If you think artificial intelligence is already available in Healthcare or way out there in the distant future, consider the headline from earlier this year, First FDA Approval For Clinical Cloud-Based Deep Learning In Healthcare. This application available in 2017 is narrowly focused on cardiac analysis where it claims manifold improvement with results in 15 seconds compared to a professional human analyst taking 30 minutes! Such speed leads to consistent efficiency towards a faster diagnosis.
A study identified that machine learning using a Breast AI algorithm could reduce unnecessary surgery by 30%. This presents a more balanced approach to guide radiologists to avoid recommending unnecessary interventions where recently a Vast Study Casts Doubts on Value of Mammograms. So now we have accuracy with further reduction of costs by altogether avoiding interventions with better patient experience. All this is possible while assisting radiologists who can now focus on the larger picture beyond the dedicated screen time in dark rooms.

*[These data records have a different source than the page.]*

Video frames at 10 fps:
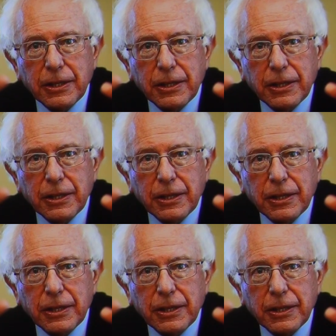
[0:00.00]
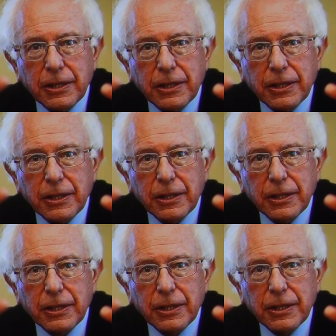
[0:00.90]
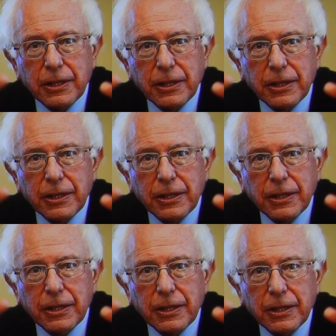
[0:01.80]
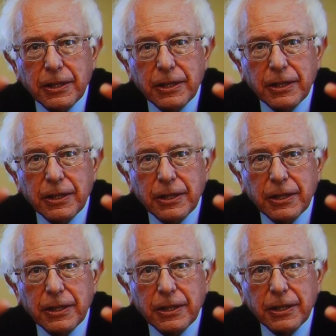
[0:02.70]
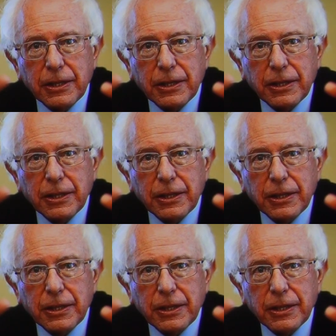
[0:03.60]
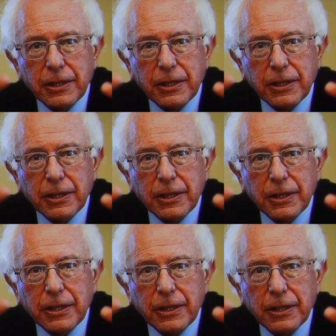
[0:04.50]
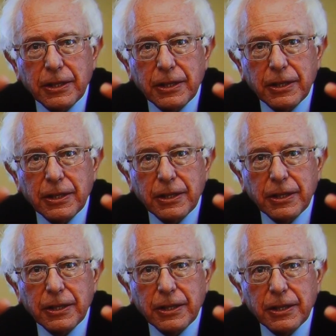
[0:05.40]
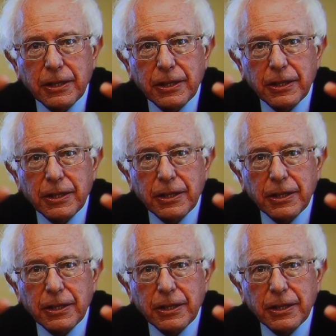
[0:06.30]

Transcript: The person shown says nothing.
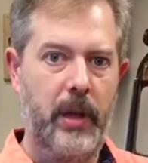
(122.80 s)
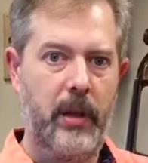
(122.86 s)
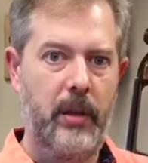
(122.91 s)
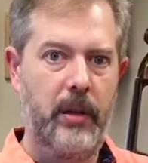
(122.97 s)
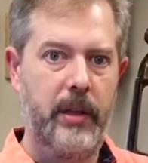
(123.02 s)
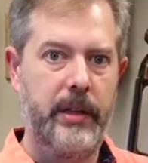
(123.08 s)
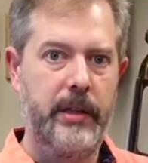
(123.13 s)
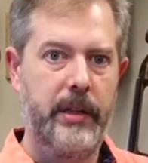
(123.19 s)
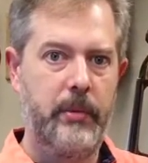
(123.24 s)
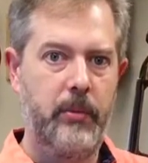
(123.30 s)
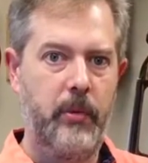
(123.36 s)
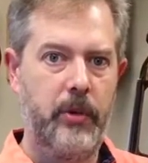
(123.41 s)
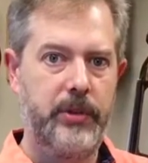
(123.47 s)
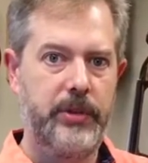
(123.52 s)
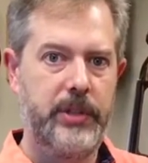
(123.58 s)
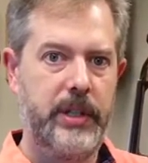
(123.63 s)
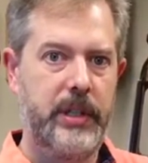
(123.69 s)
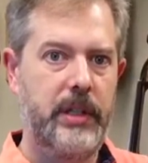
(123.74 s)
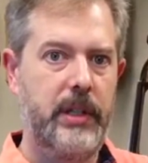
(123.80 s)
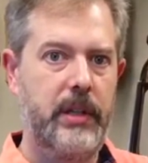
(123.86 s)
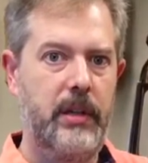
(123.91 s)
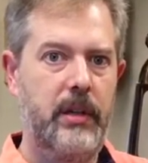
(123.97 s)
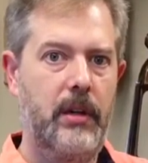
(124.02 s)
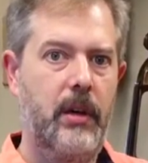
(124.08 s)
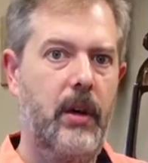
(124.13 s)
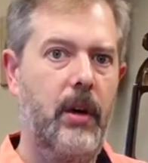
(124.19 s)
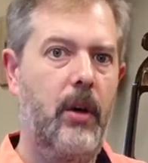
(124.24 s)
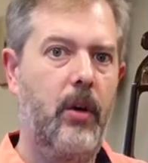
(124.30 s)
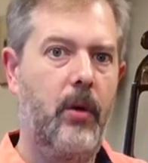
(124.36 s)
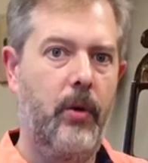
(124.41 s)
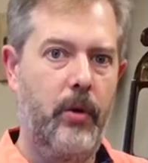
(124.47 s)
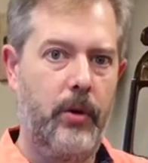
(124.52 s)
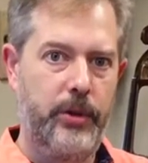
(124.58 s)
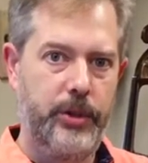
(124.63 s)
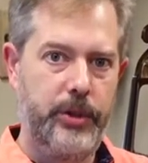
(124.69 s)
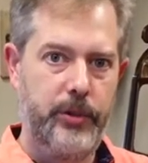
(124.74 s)
and get more sticky or
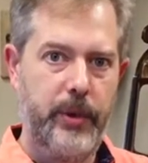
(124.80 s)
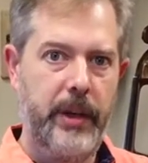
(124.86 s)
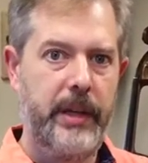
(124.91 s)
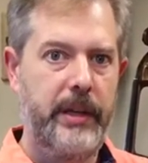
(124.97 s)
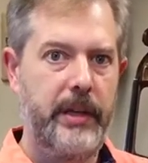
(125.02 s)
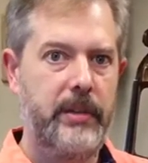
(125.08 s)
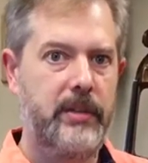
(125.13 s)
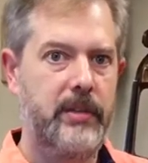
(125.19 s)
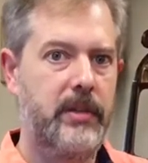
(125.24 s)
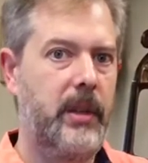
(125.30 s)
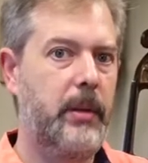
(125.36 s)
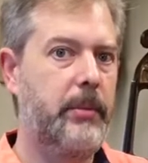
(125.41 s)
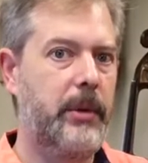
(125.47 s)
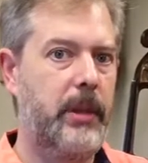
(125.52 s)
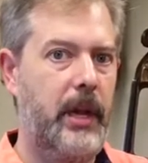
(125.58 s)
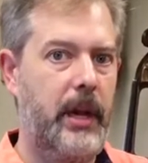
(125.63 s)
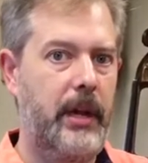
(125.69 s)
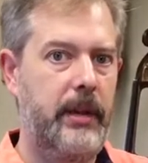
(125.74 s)
shrink and slip a lot.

There are many things to focus on, starting from simply ensuring that the radiologists diagnosis is actually read and discussed with the referring physician. Next could be the radiologist stepping out in the daylight and getting some real face time with patients to better inform them of the diagnosis. Then there is the whole field of interventional radiology in the operating room to guide critical surgeries in real time to ensure the best results.
I believe that AI offers a path to drive meaningful value in radiology instead of being viewed as a cost center. I think it would be interesting to investigate and compile what AI based products exist in radiology today and where could this arc lead us.